[[ Supplied records open ]]

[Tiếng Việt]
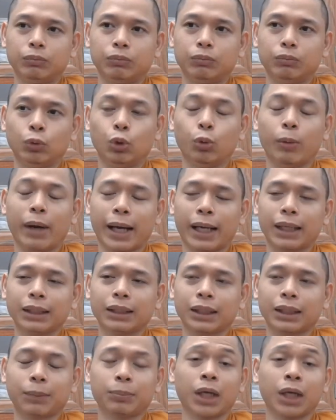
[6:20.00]
mua bán
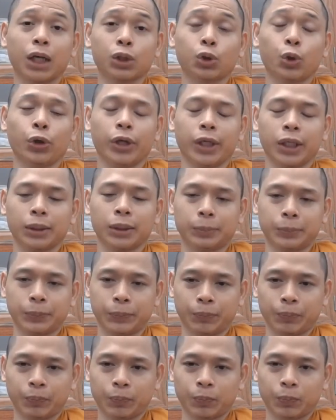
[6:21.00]
về cấp thợ thuyền
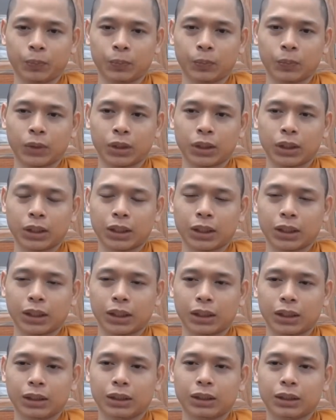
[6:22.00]

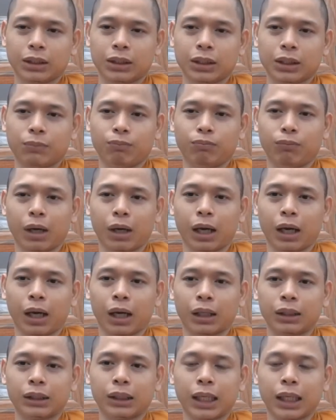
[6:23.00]
à,
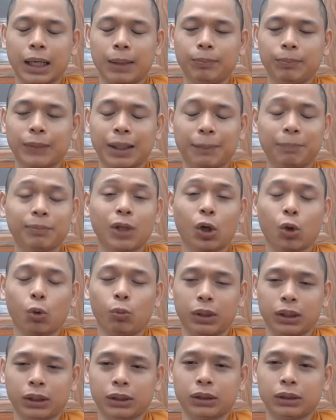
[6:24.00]
mà dám nắm đầu
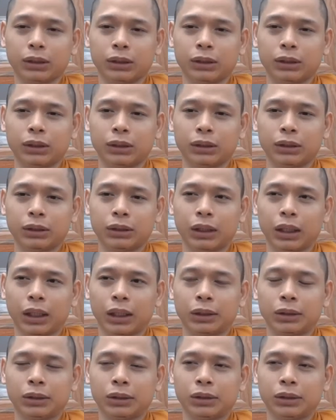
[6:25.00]
mình
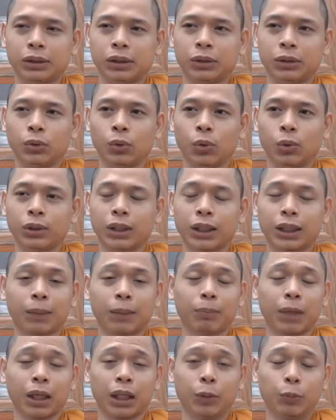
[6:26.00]
là người thuộc giai
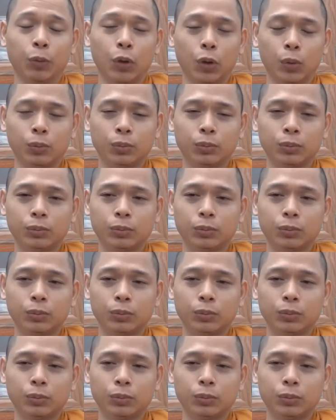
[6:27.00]
cấp bà la môn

[[ Supplied records closed ]]

Reproduce each entry precisely. Leave the pictures out.

[Tiếng Việt]
[6:20.00]
mua bán
[6:21.00]
về cấp thợ thuyền
[6:22.00]

[6:23.00]
à,
[6:24.00]
mà dám nắm đầu
[6:25.00]
mình
[6:26.00]
là người thuộc giai
[6:27.00]
cấp bà la môn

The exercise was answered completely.